● **SOURCE INFORMATION**:
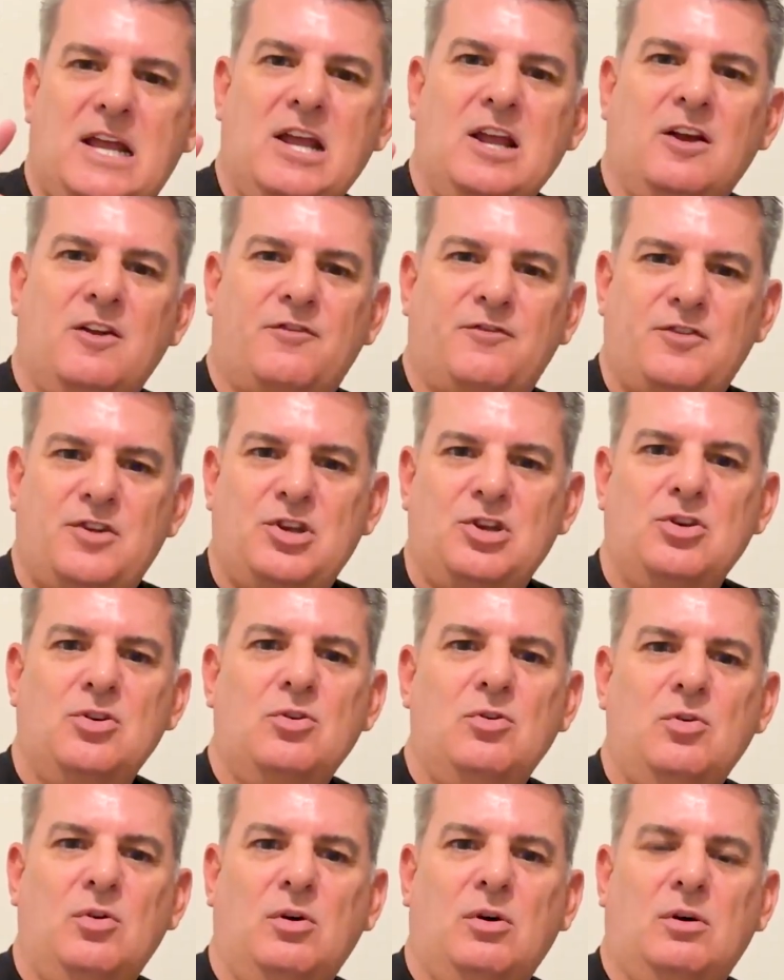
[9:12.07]
If
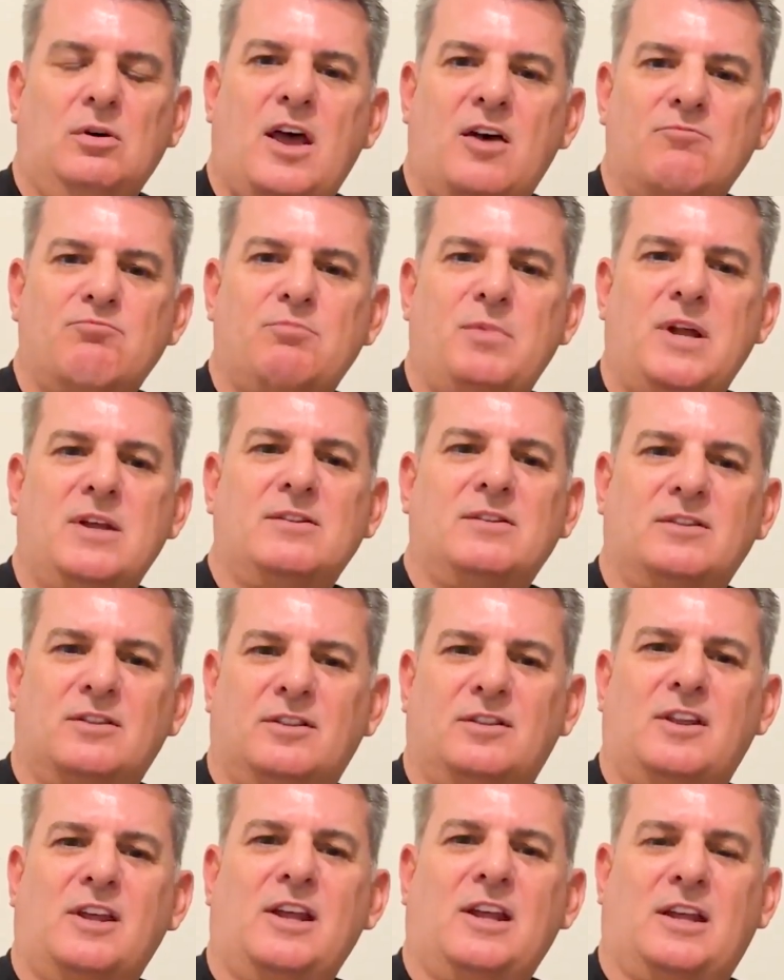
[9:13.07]
you have been
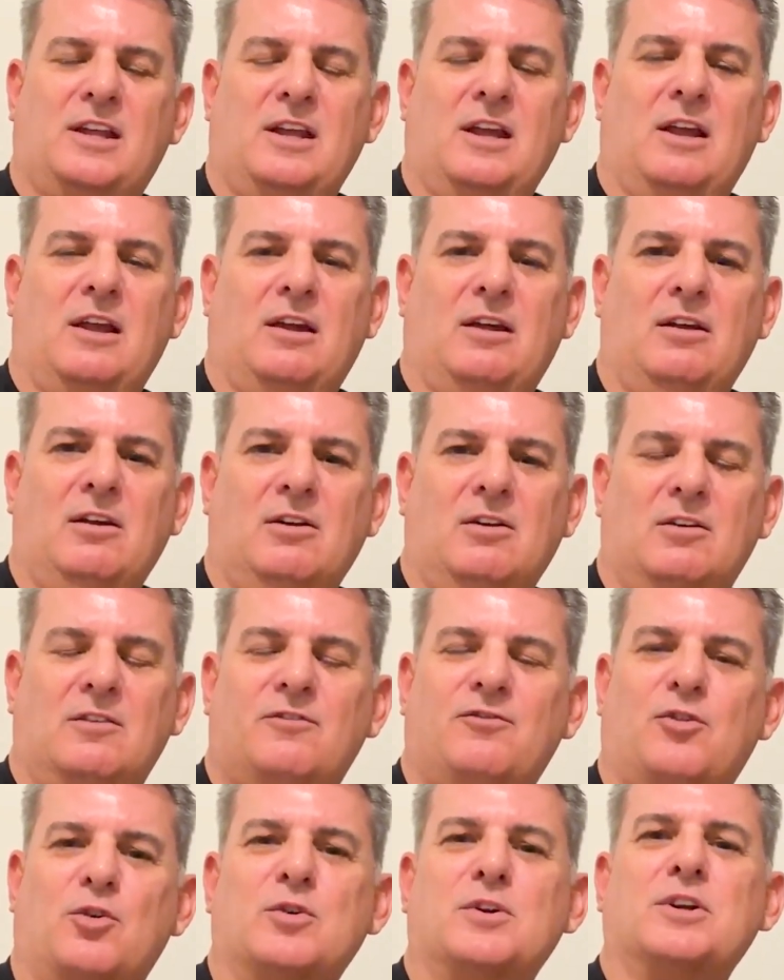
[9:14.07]
thinking
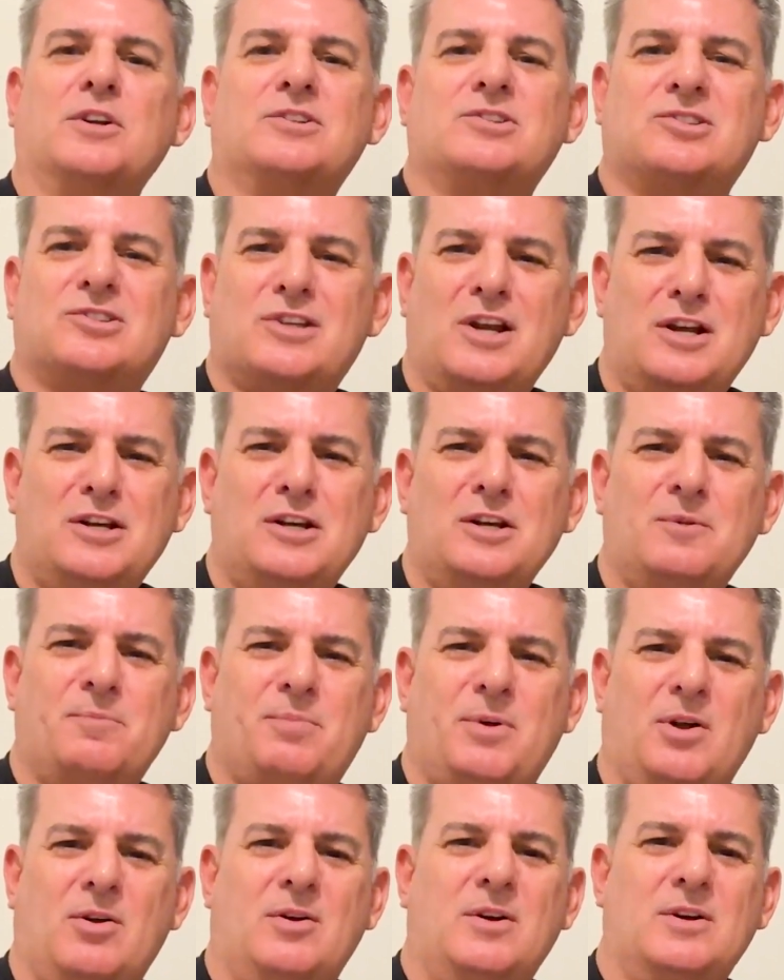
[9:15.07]
for an extended
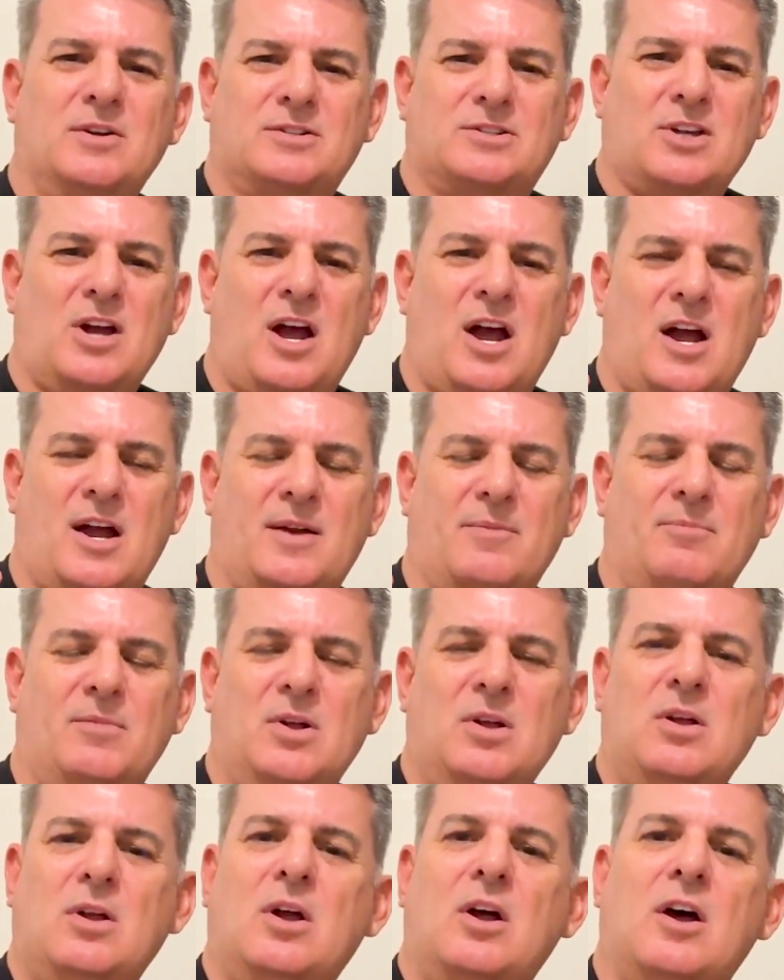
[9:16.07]
period of time
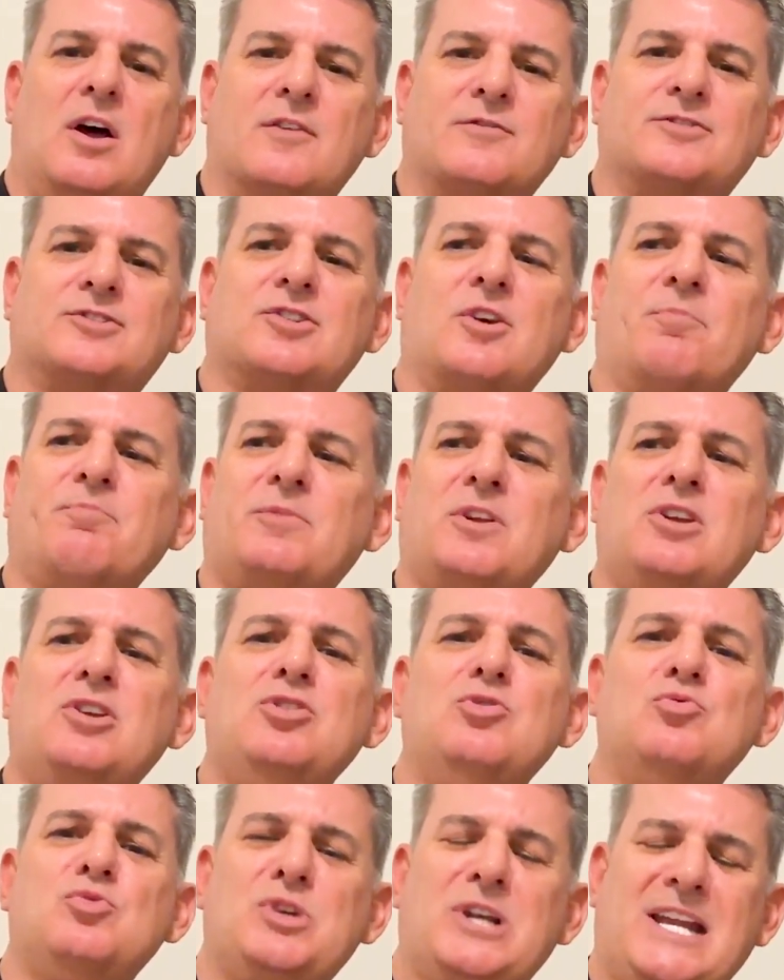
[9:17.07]
of something
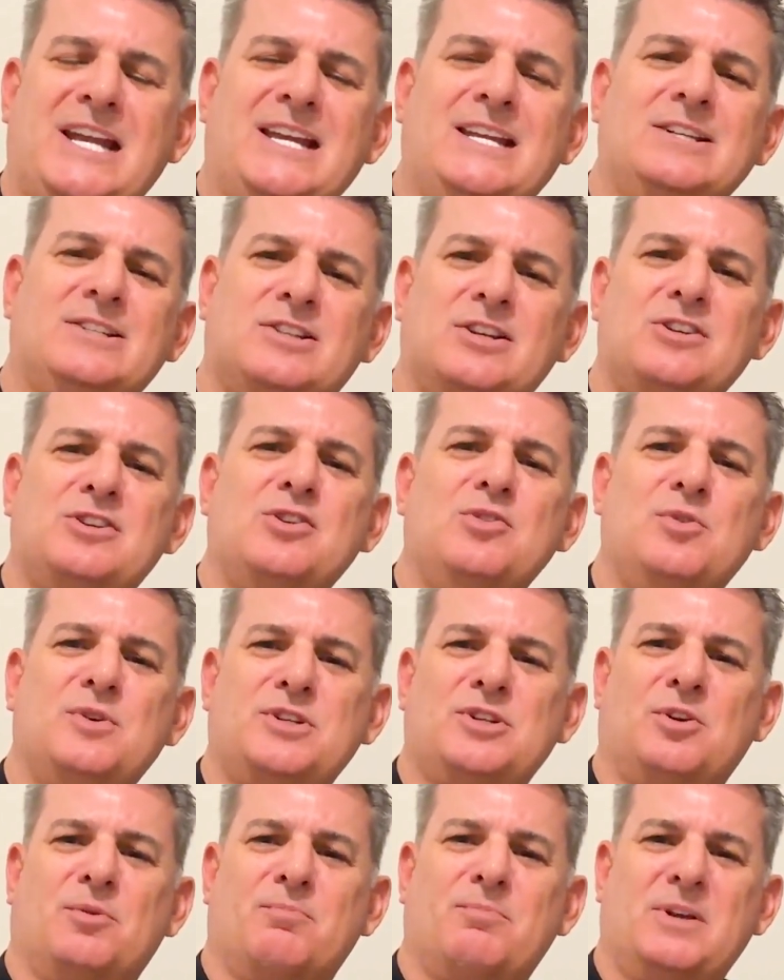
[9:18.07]
you need to do
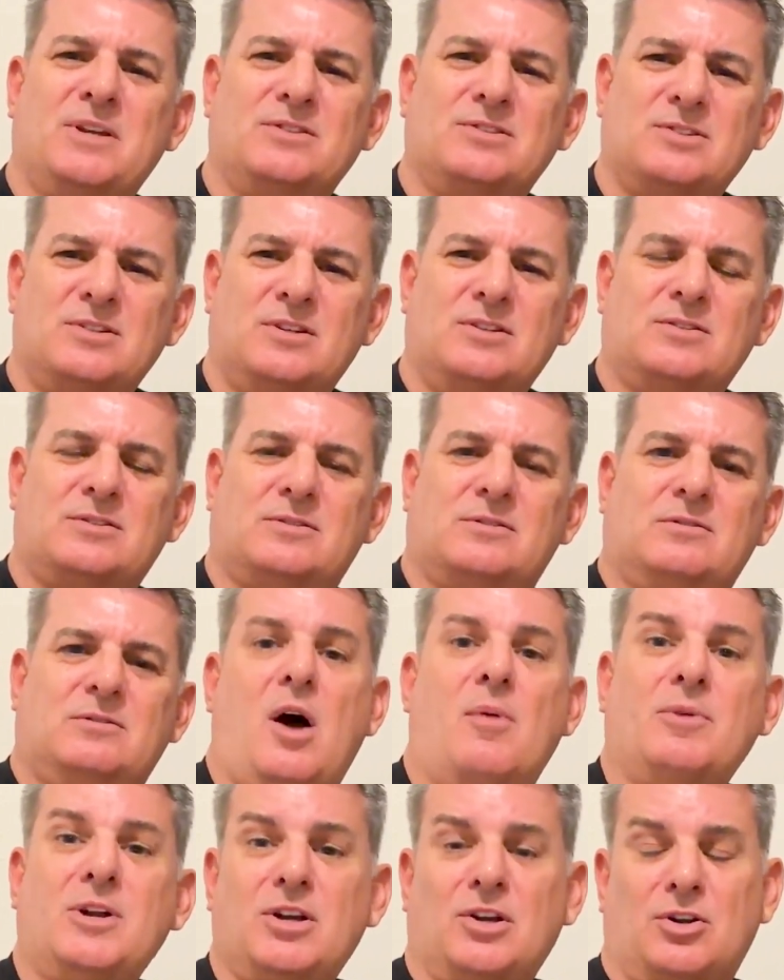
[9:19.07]
in your business,
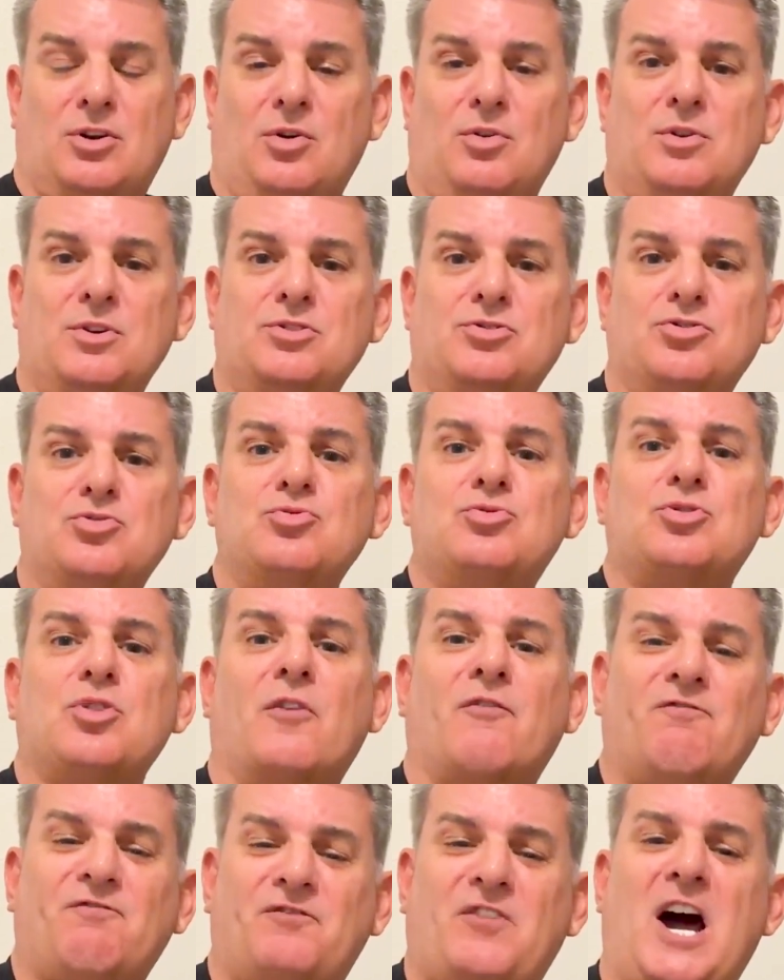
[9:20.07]
I'm going to encourage you to
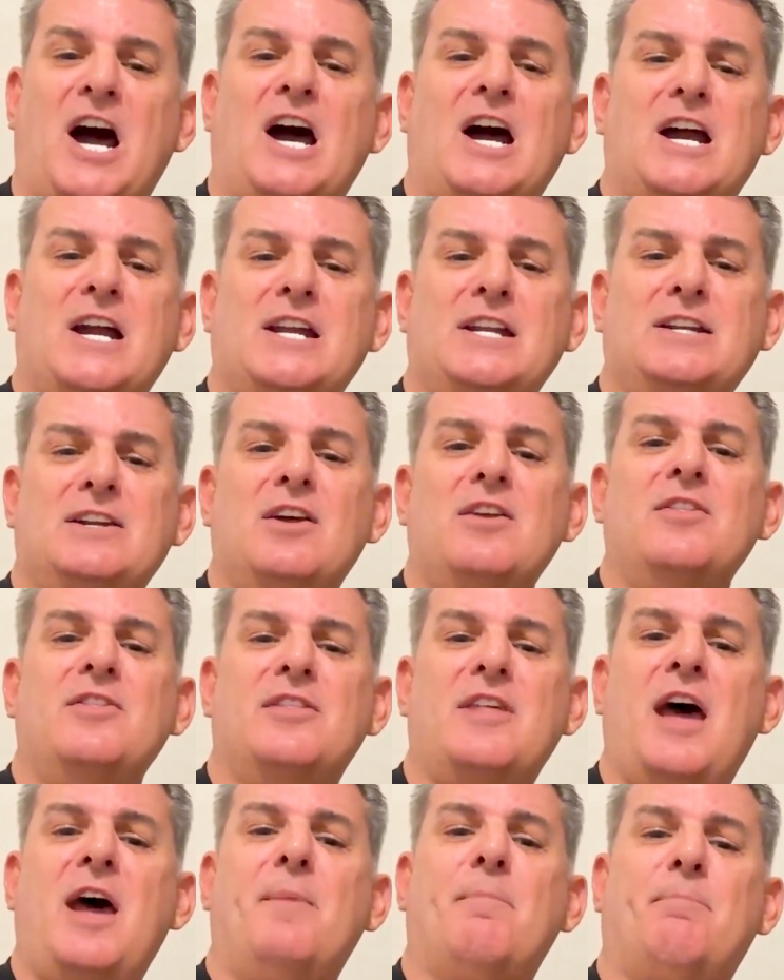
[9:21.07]
find
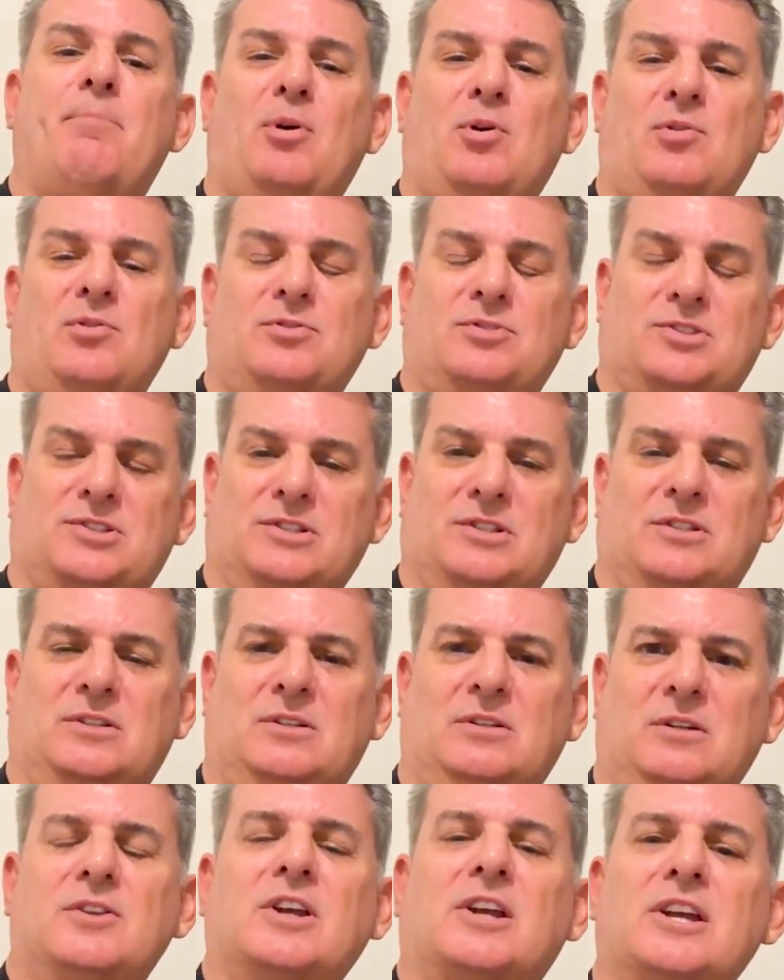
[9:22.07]
that
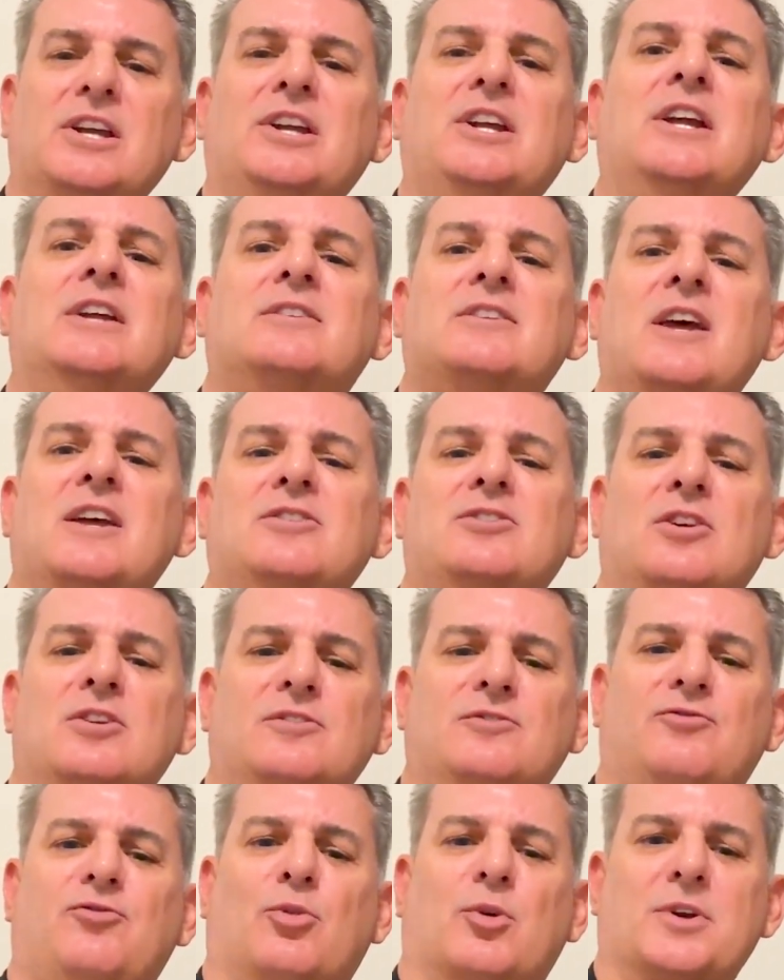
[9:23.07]
person that can get that
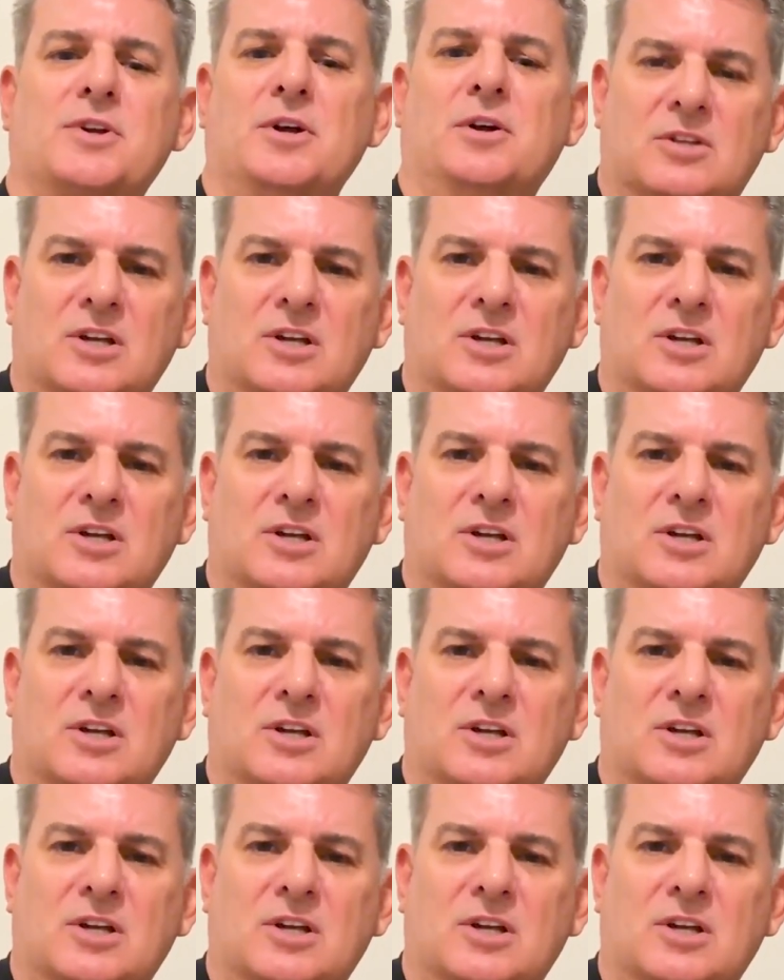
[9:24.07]
done for you,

● **WHAT IS REQUIRED**: Write out the material above exactly; no pictures.

● **FINISHED TASK**:
[9:12.07]
If
[9:13.07]
you have been
[9:14.07]
thinking
[9:15.07]
for an extended
[9:16.07]
period of time
[9:17.07]
of something
[9:18.07]
you need to do
[9:19.07]
in your business,
[9:20.07]
I'm going to encourage you to
[9:21.07]
find
[9:22.07]
that
[9:23.07]
person that can get that
[9:24.07]
done for you,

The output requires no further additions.